--- START ---

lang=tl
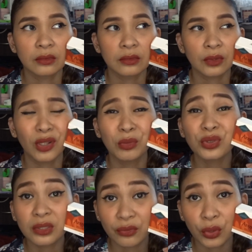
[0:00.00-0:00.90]

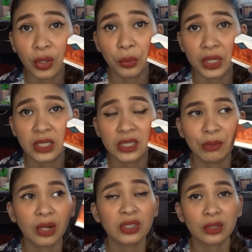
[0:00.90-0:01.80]
almost 4 weeks
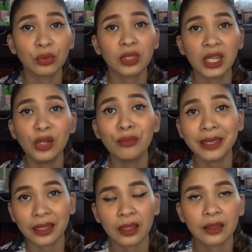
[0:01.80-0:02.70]
bago siya totally
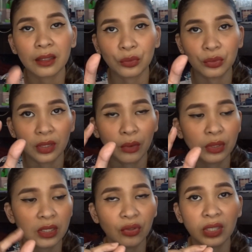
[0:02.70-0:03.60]
lumiit at natunaw.
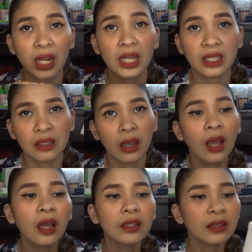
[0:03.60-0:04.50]
Kasi yun talagang hing,
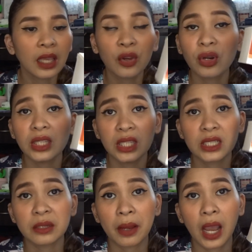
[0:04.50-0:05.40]
tingin ko hindi
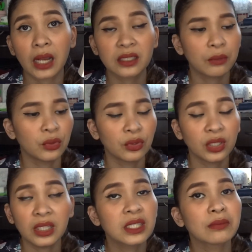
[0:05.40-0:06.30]
na siya makakasabon or
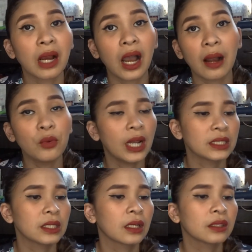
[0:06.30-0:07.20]
hindi na siya
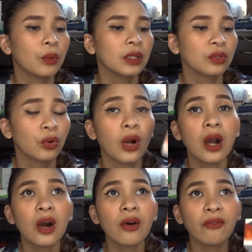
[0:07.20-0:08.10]
makakabula sa katawan ko.
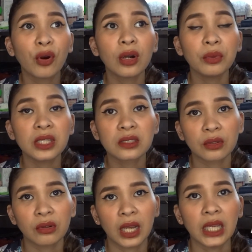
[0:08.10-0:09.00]
4 weeks
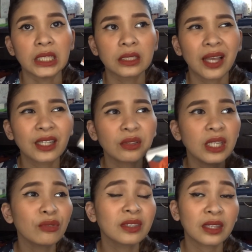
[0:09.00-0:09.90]
to guys.
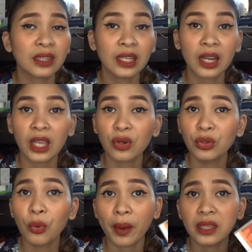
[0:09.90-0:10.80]
Actually yung tinry ko
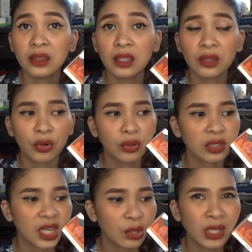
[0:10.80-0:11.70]
yung white nito,
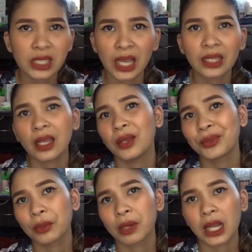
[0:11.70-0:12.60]
3 weeks yata
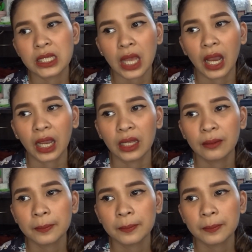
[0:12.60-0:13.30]
yung tumagal sa akin.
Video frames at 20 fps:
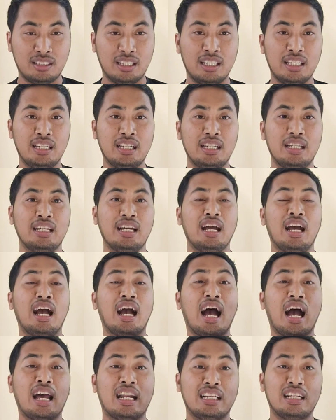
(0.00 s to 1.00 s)
Jadi
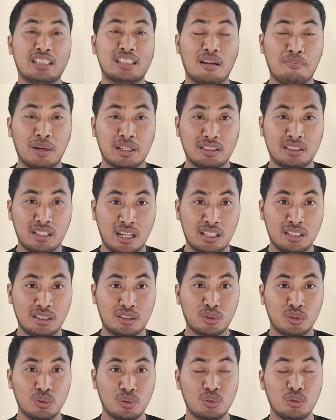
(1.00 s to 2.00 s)
hari Sabatnya
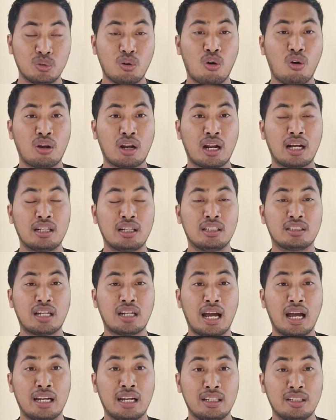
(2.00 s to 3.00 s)
itu orang
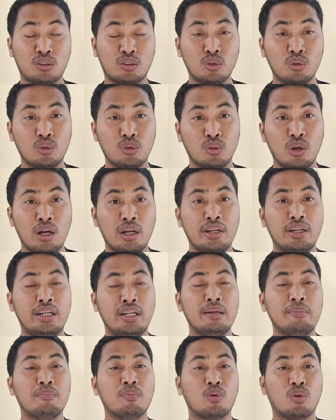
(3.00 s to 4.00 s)
Israel itu
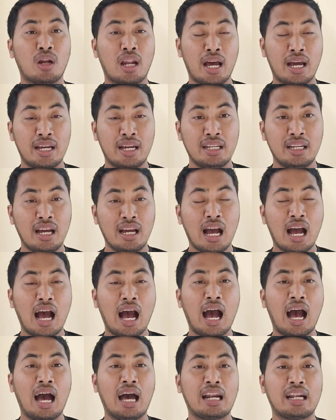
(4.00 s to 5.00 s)
dimulai
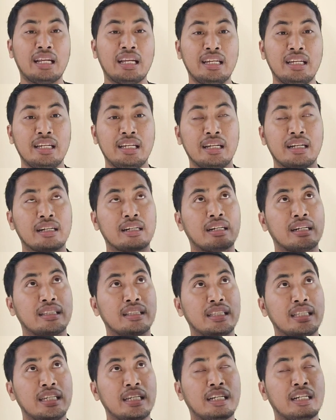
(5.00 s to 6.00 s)
hari
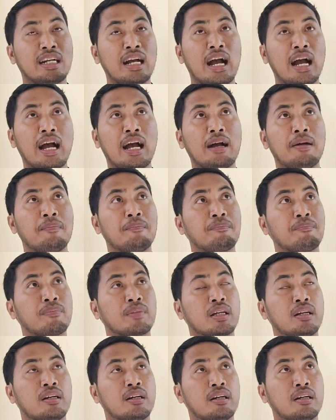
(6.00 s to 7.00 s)
ketika
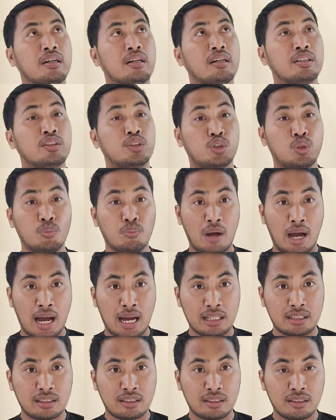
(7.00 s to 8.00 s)
e,
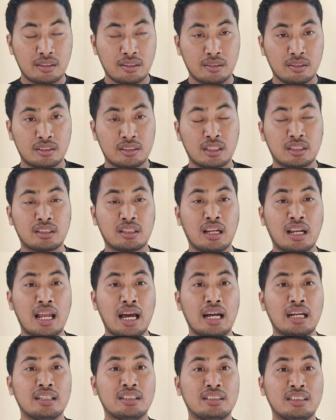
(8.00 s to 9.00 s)
Jumat
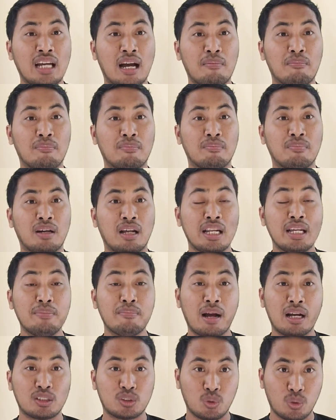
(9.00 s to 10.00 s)
setelah jam 5
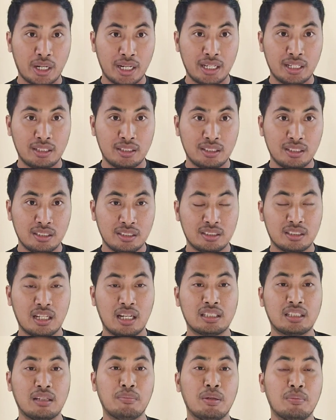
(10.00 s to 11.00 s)
sore.
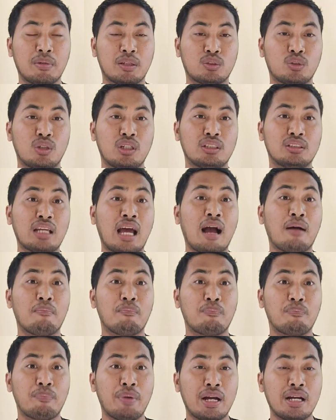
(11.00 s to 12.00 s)
Setelah jam 5 sore
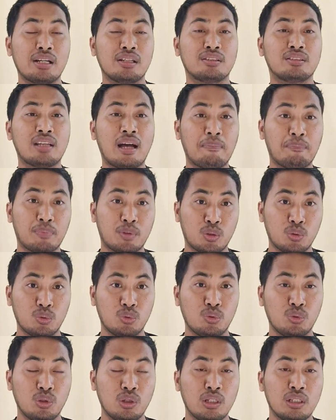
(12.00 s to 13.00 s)
sampai Sabtu
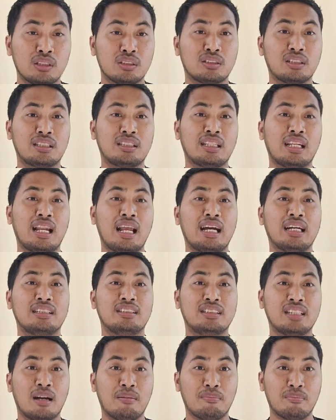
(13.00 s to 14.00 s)
setelah
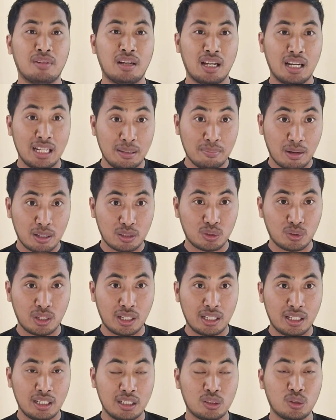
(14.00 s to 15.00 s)
jam 5
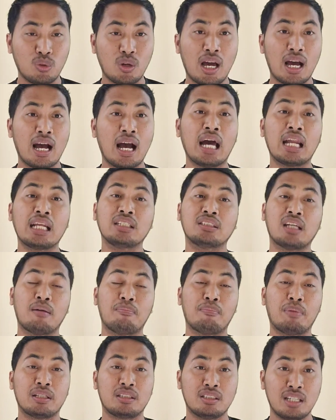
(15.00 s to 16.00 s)
sore. Itulah hari
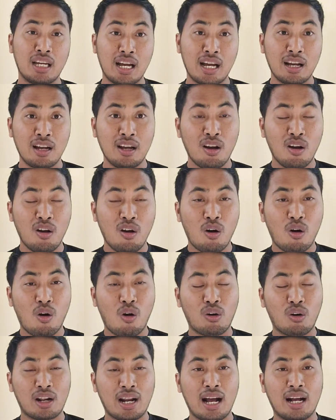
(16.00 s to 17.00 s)
Sabatnya
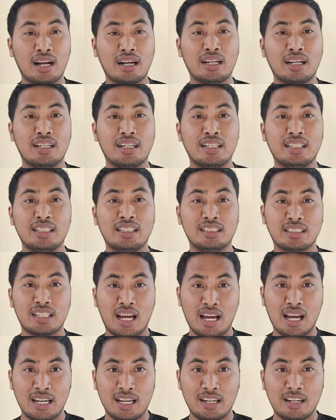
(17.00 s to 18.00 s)
orang
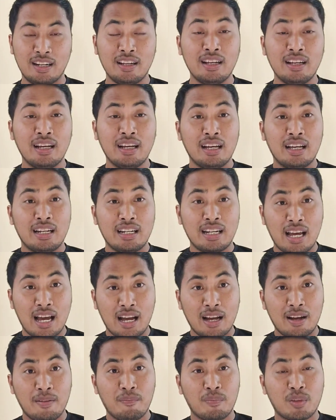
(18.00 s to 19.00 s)
Israel.
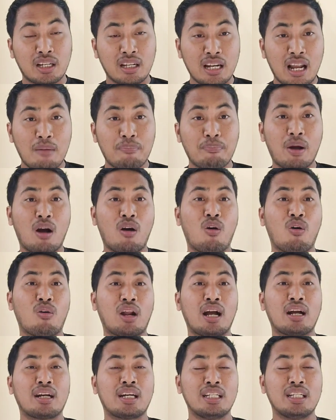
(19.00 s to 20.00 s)
Nah, kenapa
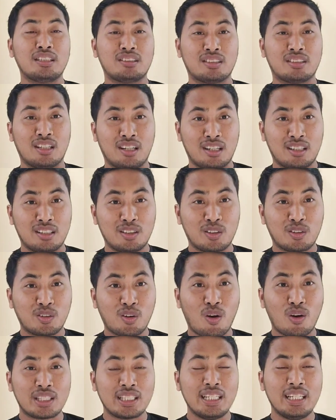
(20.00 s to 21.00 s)
orang Kristen
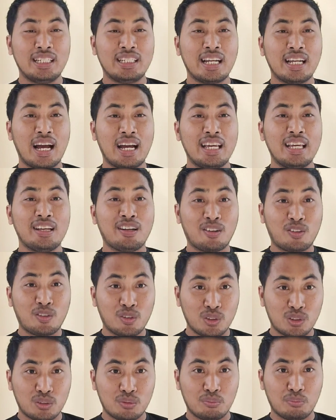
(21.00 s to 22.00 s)
kok tidak
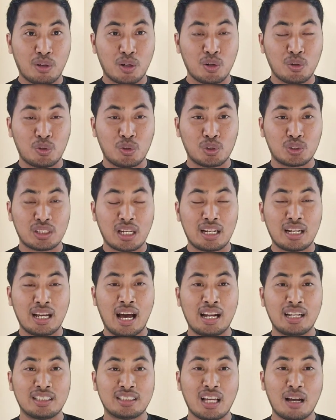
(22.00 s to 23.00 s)
ikut menguduskan
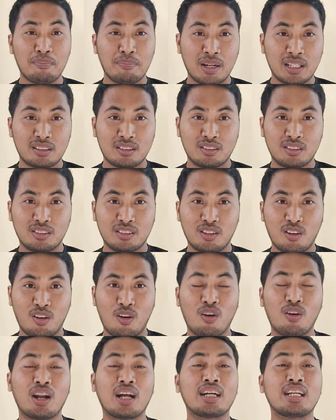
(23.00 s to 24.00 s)
hari Sabat?
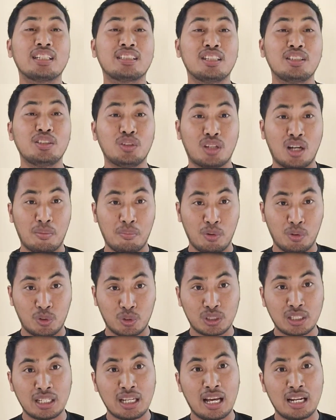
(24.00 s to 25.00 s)
Orang Kristen juga
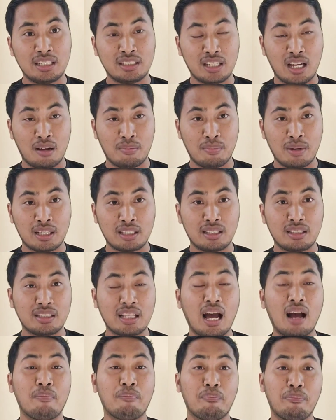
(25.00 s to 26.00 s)
menguduskan hari Sabat,
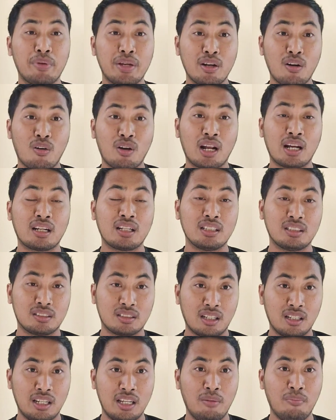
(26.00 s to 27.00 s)
tapi orang
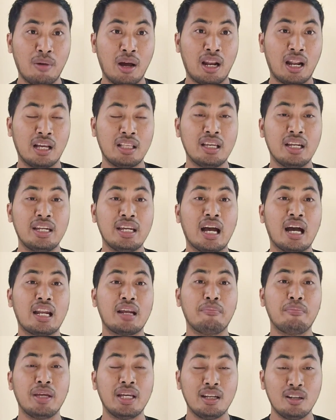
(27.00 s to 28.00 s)
Kristen ibadahnya di
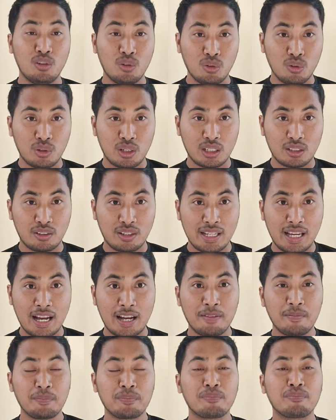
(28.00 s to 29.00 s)
hari Minggu, gitu
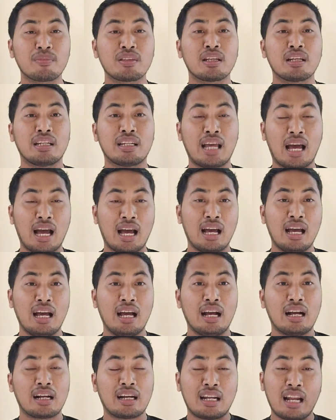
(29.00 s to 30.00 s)
ya. Nah,
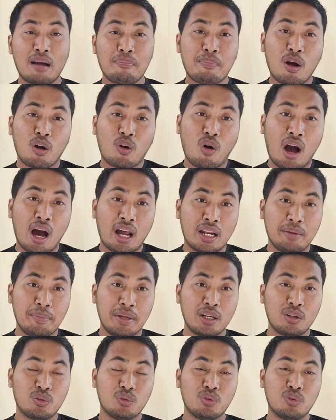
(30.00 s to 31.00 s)
kenapa kok hari
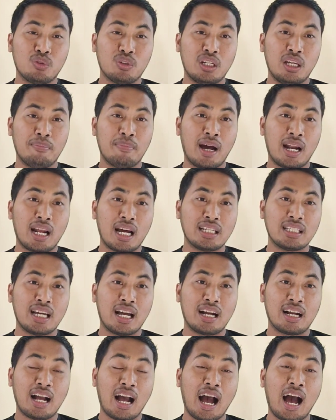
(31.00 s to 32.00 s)
Minggu
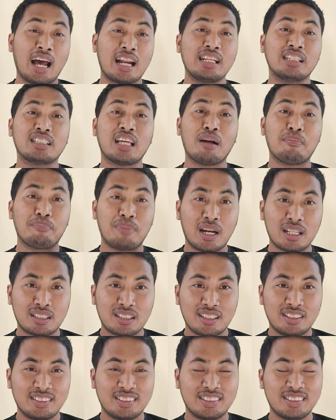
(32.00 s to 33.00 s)
ibadahnya nggak hari
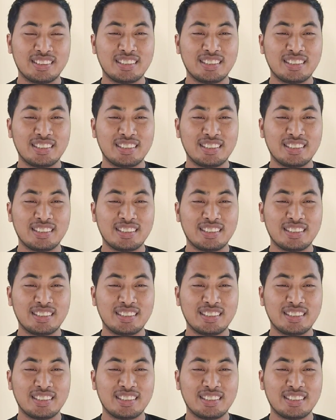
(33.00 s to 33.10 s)
Sabat?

--- END ---

Transcribe each record exactly as it stands, setting aside any pictures.

Response to the task |
lang=tl
[0:00.00-0:00.90]

[0:00.90-0:01.80]
almost 4 weeks
[0:01.80-0:02.70]
bago siya totally
[0:02.70-0:03.60]
lumiit at natunaw.
[0:03.60-0:04.50]
Kasi yun talagang hing,
[0:04.50-0:05.40]
tingin ko hindi
[0:05.40-0:06.30]
na siya makakasabon or
[0:06.30-0:07.20]
hindi na siya
[0:07.20-0:08.10]
makakabula sa katawan ko.
[0:08.10-0:09.00]
4 weeks
[0:09.00-0:09.90]
to guys.
[0:09.90-0:10.80]
Actually yung tinry ko
[0:10.80-0:11.70]
yung white nito,
[0:11.70-0:12.60]
3 weeks yata
[0:12.60-0:13.30]
yung tumagal sa akin.
Video frames at 20 fps:
(0.00 s to 1.00 s)
Jadi
(1.00 s to 2.00 s)
hari Sabatnya
(2.00 s to 3.00 s)
itu orang
(3.00 s to 4.00 s)
Israel itu
(4.00 s to 5.00 s)
dimulai
(5.00 s to 6.00 s)
hari
(6.00 s to 7.00 s)
ketika
(7.00 s to 8.00 s)
e,
(8.00 s to 9.00 s)
Jumat
(9.00 s to 10.00 s)
setelah jam 5
(10.00 s to 11.00 s)
sore.
(11.00 s to 12.00 s)
Setelah jam 5 sore
(12.00 s to 13.00 s)
sampai Sabtu
(13.00 s to 14.00 s)
setelah
(14.00 s to 15.00 s)
jam 5
(15.00 s to 16.00 s)
sore. Itulah hari
(16.00 s to 17.00 s)
Sabatnya
(17.00 s to 18.00 s)
orang
(18.00 s to 19.00 s)
Israel.
(19.00 s to 20.00 s)
Nah, kenapa
(20.00 s to 21.00 s)
orang Kristen
(21.00 s to 22.00 s)
kok tidak
(22.00 s to 23.00 s)
ikut menguduskan
(23.00 s to 24.00 s)
hari Sabat?
(24.00 s to 25.00 s)
Orang Kristen juga
(25.00 s to 26.00 s)
menguduskan hari Sabat,
(26.00 s to 27.00 s)
tapi orang
(27.00 s to 28.00 s)
Kristen ibadahnya di
(28.00 s to 29.00 s)
hari Minggu, gitu
(29.00 s to 30.00 s)
ya. Nah,
(30.00 s to 31.00 s)
kenapa kok hari
(31.00 s to 32.00 s)
Minggu
(32.00 s to 33.00 s)
ibadahnya nggak hari
(33.00 s to 33.10 s)
Sabat?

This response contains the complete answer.